Tuesday, May 13, 2014

2 visions de mon père (parmi tant d’autres)


Le matin, avant le yoga, on va à l’hypermarché de bricolage (parce que je lui demande des conseils sur ce qui pourrait boucher les trous du plafond de La Condition des soies, à Avignon, pour obtenir, à 7h du soir, le noir total). Il n’y a pas, à cette heure matinale, parmi les rayonnages — c’est pas le mot, « rayonnages », il y en a un autre plus précis pour les hypermarchés —, la cohorte des vendeurs, des jeunes vendeurs qui apparaîtra, efficace comme dans une maison de retraite, sur la fin de notre bref séjour. Je vois mon père errer parmi les linéaires, hélant des ombres blanches (qui se révèlent être des clients comme lui) et je m’aperçois — je vois même, avant même de m’en apercevoir, je vois un spectacle de Christoph Marthaler : il n’y a que des vieillards aux cheveux blancs, tous les mêmes, vaquant sous les fluos blancs, perdus dans l’immensité rêveuse du paradis des brico-retraités.


A la gare, je vois mon père, cette fois comme dans un film de Federico Fellini, je vois mon père hurler en faisant des grands gestes dans ma direction, de l’autre côté des 4 voies, mais comme s’il était de l’autre côté du port, d’une distance surestimée — ou d’un fleuve très large ou d'un torrent bruyant.

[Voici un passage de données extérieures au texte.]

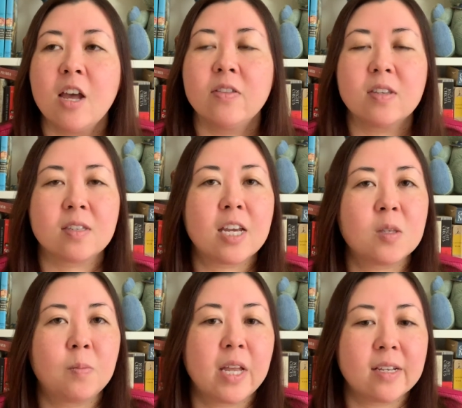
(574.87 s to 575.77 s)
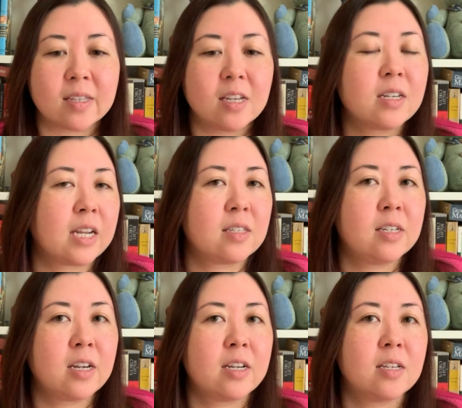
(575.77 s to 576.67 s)
this takes place in
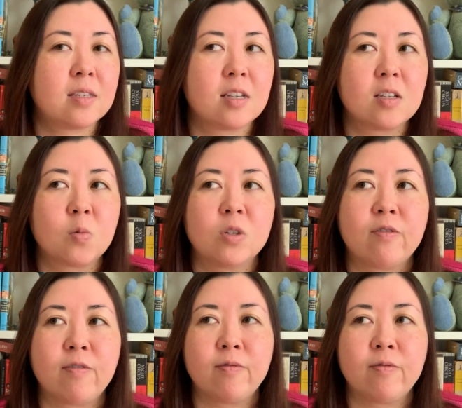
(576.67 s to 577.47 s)
1996, which,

Il me dit que je ne suis pas au bon endroit. Il en est persuadé parce que, quand je lui réponds que si (en hurlant moi aussi), il continue comme s’il n’avait pas entendu ou comme si je ne comprenais pas. Il y a urgence, pour lui, je risque de louper mon train. Je m’adresse à un chef de gare qui se trouve là et qui observe la scène amusé en pensant, en même temps que je le fais, que mon père va se calmer, mais non. « Pourquoi pense-t-il que c’est ailleurs ?, je demande au chef de gare de m'expliquer. — Parce qu’il doit confondre avec le quai 4. Le quai 4, c’est là-bas, mais la voie 4, c’est ici. » Puis, finalement, mon père renonce ; je vois le doute s’instiller tristement dans sa certitude, puis je vois qu’il est passé à autre chose, il a rencontré des connaissances, une femme avec son grand fils, visiblement, et c’est la fin et je me dis : Pourquoi ne fais-je pas de cinéma ? comment pourrais-je faire pour faire du cinéma ? ça, c’est le cinéma qu’il faut.